The input: Begin

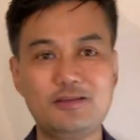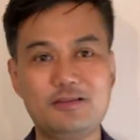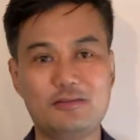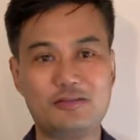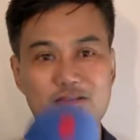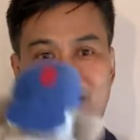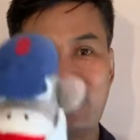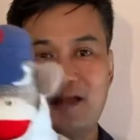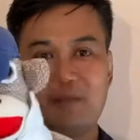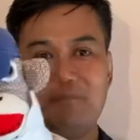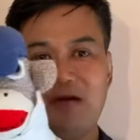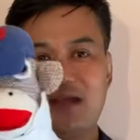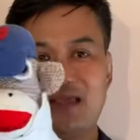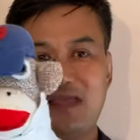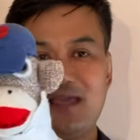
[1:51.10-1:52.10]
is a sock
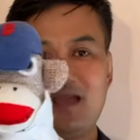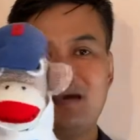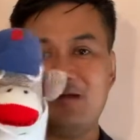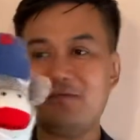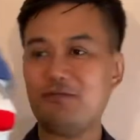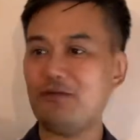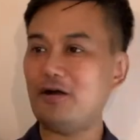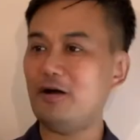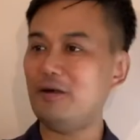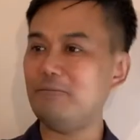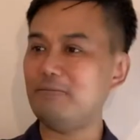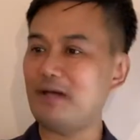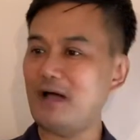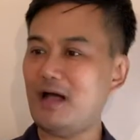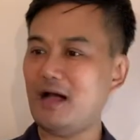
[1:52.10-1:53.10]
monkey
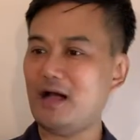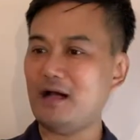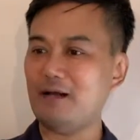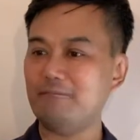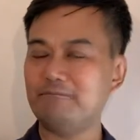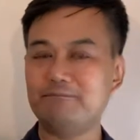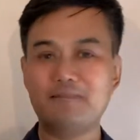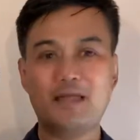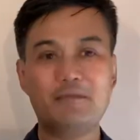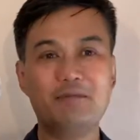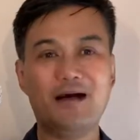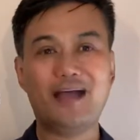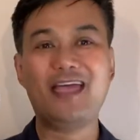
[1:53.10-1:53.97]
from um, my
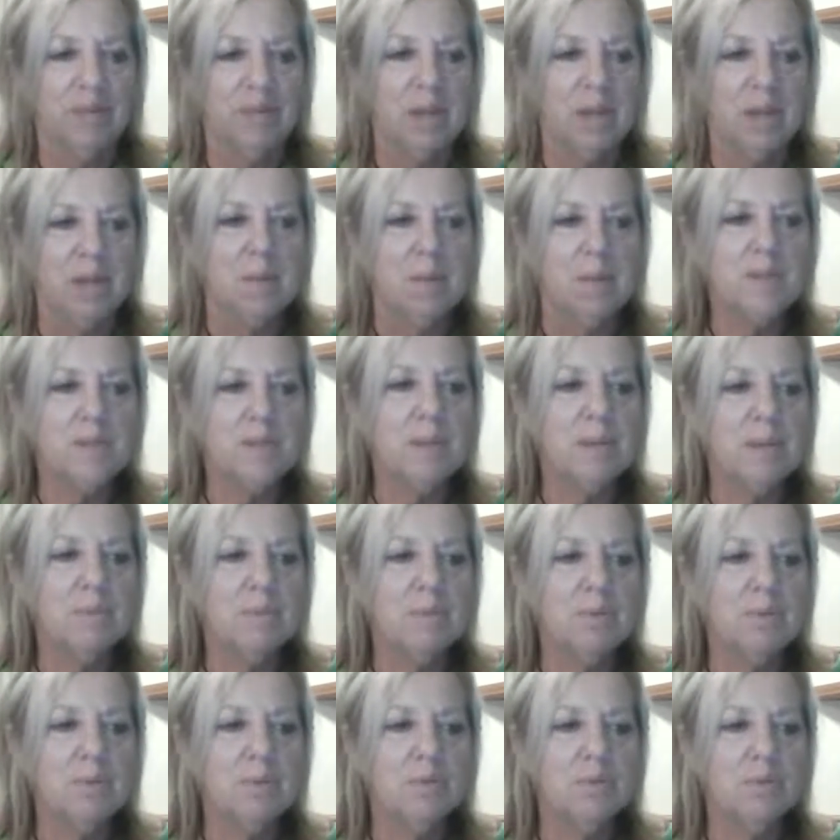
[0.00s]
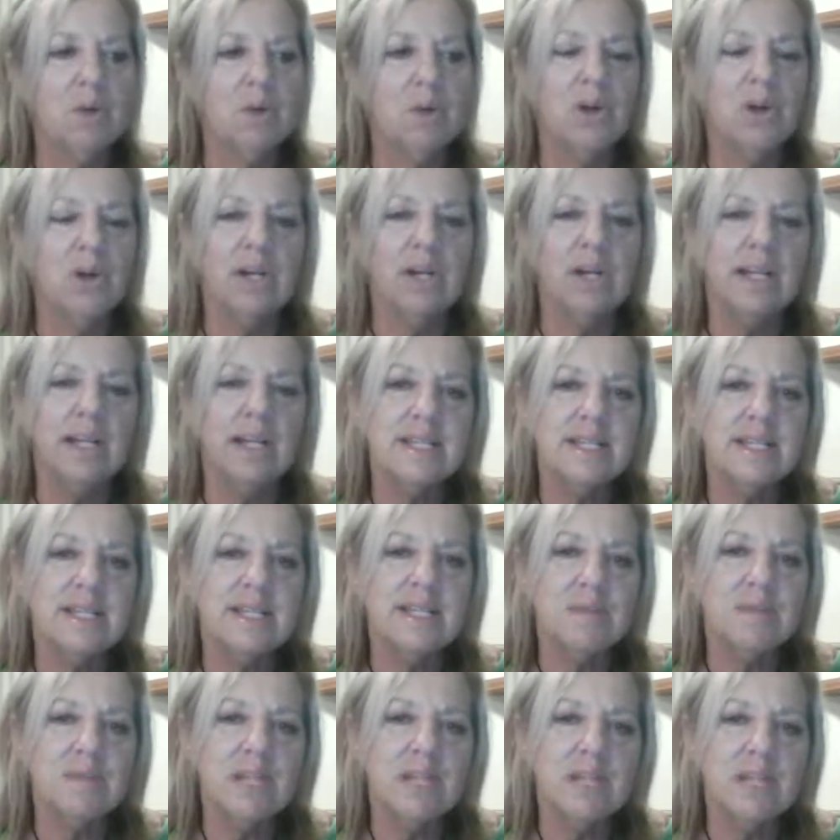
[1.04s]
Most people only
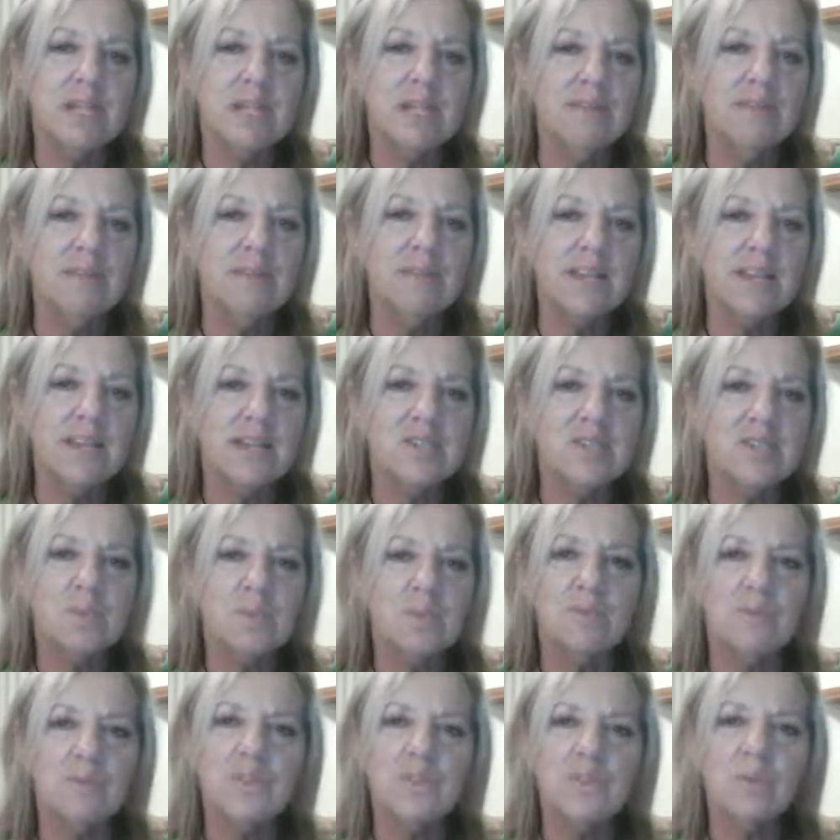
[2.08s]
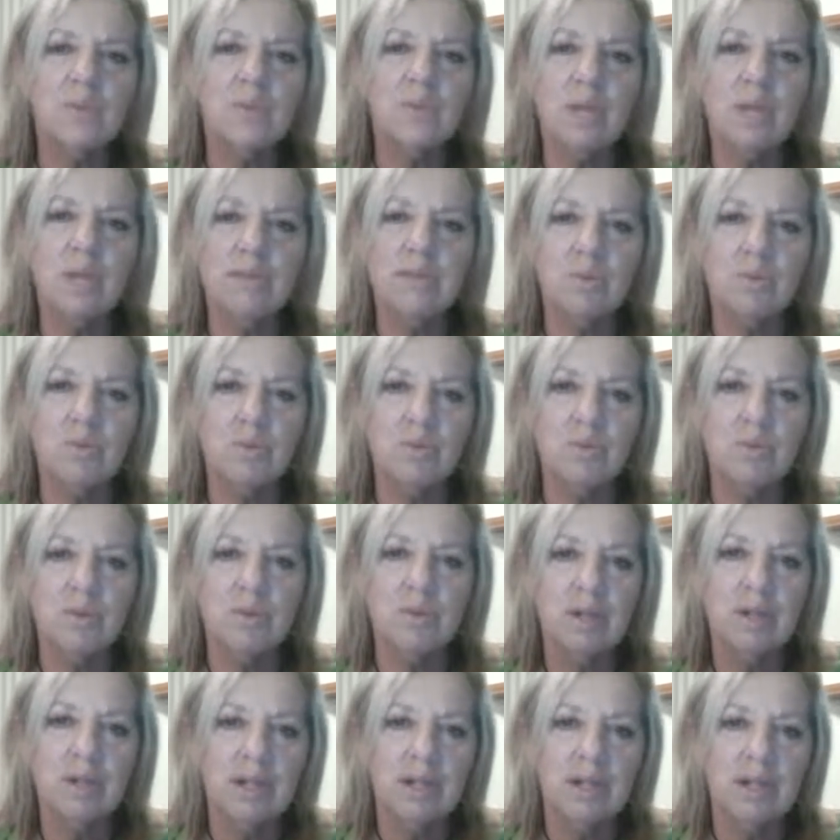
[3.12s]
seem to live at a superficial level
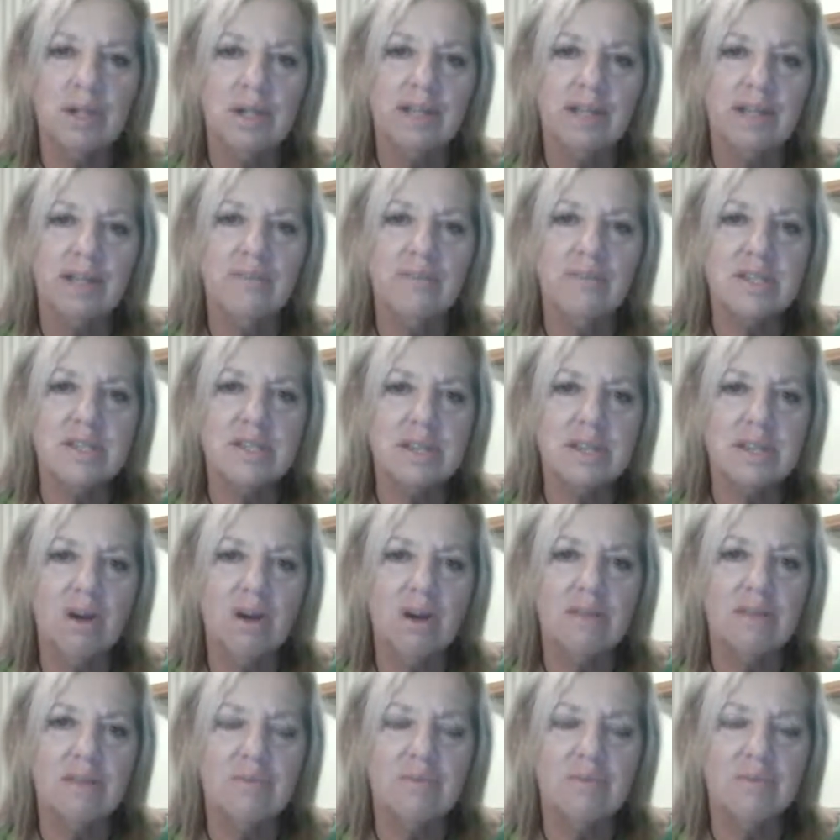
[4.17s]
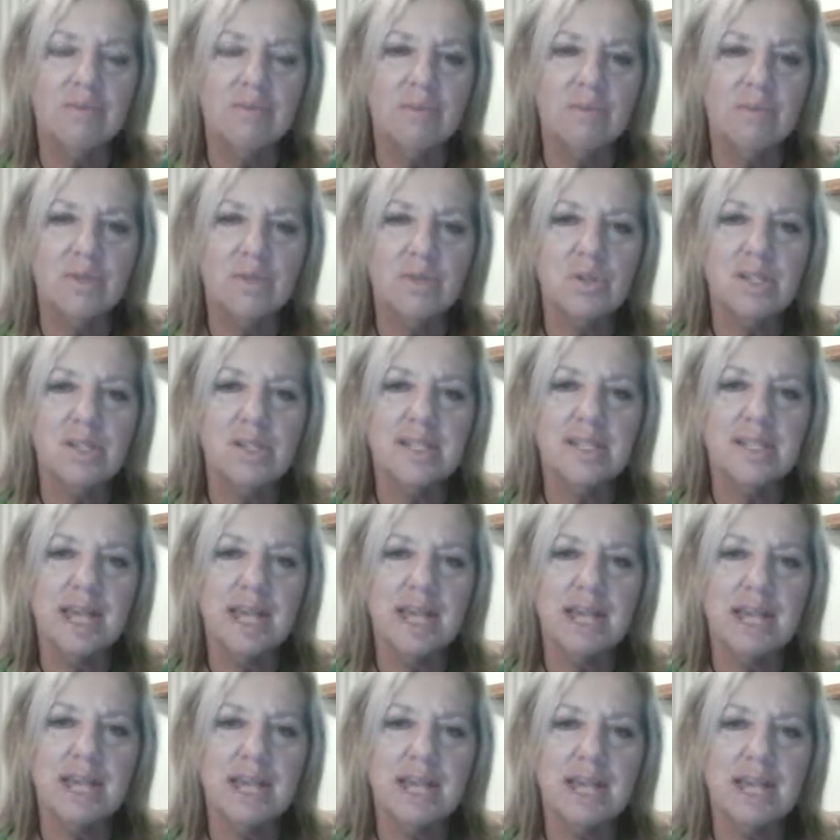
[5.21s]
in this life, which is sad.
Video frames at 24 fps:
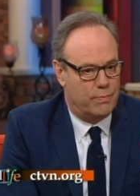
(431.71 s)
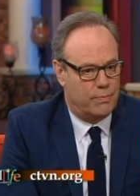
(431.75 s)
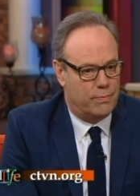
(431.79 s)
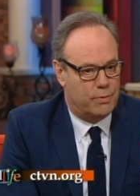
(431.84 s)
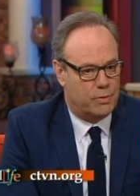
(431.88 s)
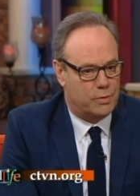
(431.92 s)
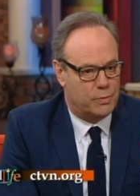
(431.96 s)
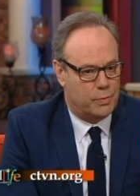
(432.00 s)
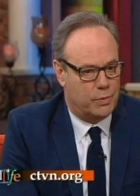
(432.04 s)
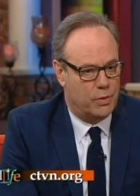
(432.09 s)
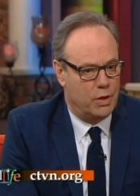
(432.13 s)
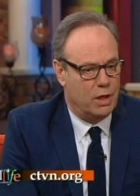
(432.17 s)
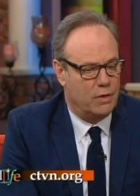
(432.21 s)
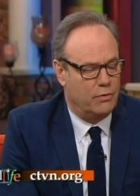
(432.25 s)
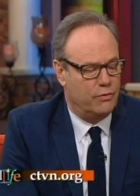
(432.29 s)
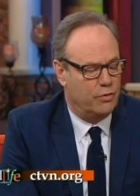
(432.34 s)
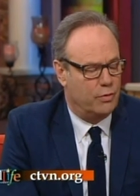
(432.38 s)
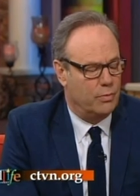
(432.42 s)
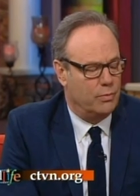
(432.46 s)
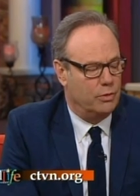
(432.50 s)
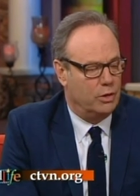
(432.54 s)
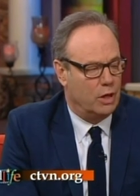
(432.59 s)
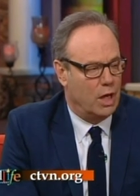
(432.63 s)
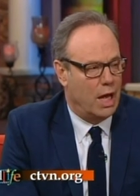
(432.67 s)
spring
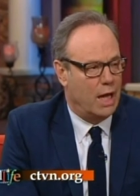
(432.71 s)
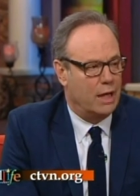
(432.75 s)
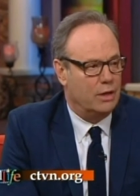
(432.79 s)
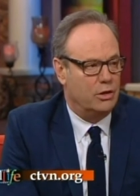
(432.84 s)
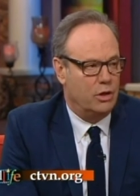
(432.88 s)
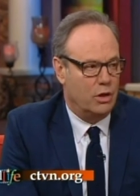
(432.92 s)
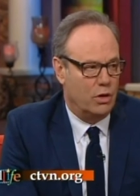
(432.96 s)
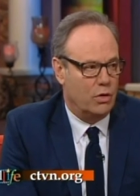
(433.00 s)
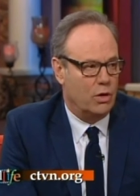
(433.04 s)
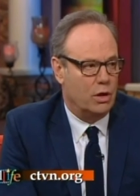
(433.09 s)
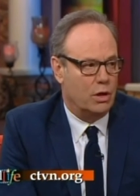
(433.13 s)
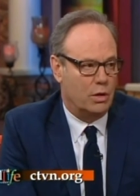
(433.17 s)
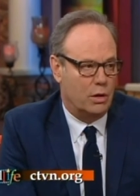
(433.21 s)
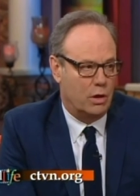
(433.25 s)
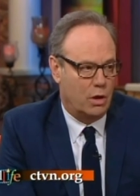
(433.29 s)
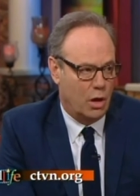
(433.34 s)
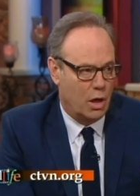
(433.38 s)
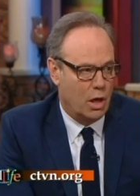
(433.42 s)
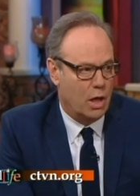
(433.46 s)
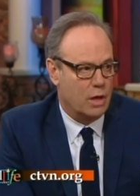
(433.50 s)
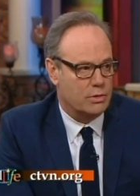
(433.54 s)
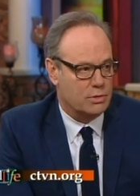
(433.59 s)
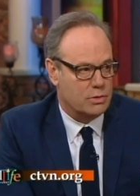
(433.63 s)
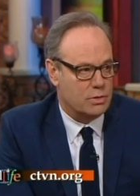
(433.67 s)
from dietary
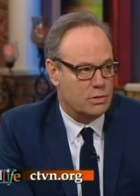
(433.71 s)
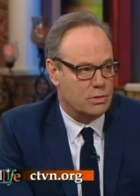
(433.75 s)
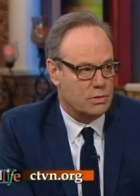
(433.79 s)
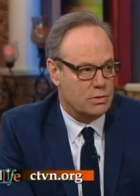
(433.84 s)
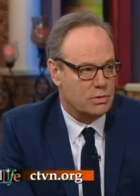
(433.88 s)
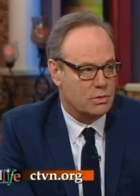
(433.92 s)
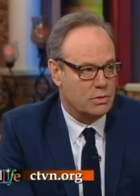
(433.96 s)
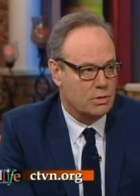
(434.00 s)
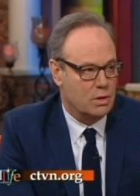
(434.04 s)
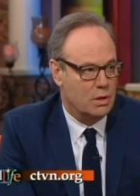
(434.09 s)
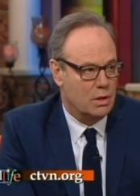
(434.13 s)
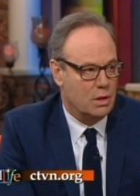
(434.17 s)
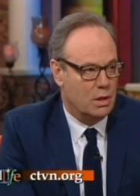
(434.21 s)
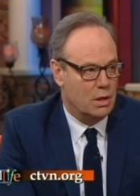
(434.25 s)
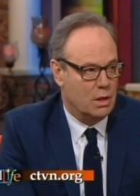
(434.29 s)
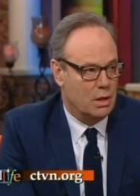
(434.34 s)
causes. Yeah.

The input: End

Repeat each record exactly as shown above, dropping all images.

[1:51.10-1:52.10]
is a sock
[1:52.10-1:53.10]
monkey
[1:53.10-1:53.97]
from um, my
[0.00s]
[1.04s]
Most people only
[2.08s]
[3.12s]
seem to live at a superficial level
[4.17s]
[5.21s]
in this life, which is sad.
Video frames at 24 fps:
(431.71 s)
(431.75 s)
(431.79 s)
(431.84 s)
(431.88 s)
(431.92 s)
(431.96 s)
(432.00 s)
(432.04 s)
(432.09 s)
(432.13 s)
(432.17 s)
(432.21 s)
(432.25 s)
(432.29 s)
(432.34 s)
(432.38 s)
(432.42 s)
(432.46 s)
(432.50 s)
(432.54 s)
(432.59 s)
(432.63 s)
(432.67 s)
spring
(432.71 s)
(432.75 s)
(432.79 s)
(432.84 s)
(432.88 s)
(432.92 s)
(432.96 s)
(433.00 s)
(433.04 s)
(433.09 s)
(433.13 s)
(433.17 s)
(433.21 s)
(433.25 s)
(433.29 s)
(433.34 s)
(433.38 s)
(433.42 s)
(433.46 s)
(433.50 s)
(433.54 s)
(433.59 s)
(433.63 s)
(433.67 s)
from dietary
(433.71 s)
(433.75 s)
(433.79 s)
(433.84 s)
(433.88 s)
(433.92 s)
(433.96 s)
(434.00 s)
(434.04 s)
(434.09 s)
(434.13 s)
(434.17 s)
(434.21 s)
(434.25 s)
(434.29 s)
(434.34 s)
causes. Yeah.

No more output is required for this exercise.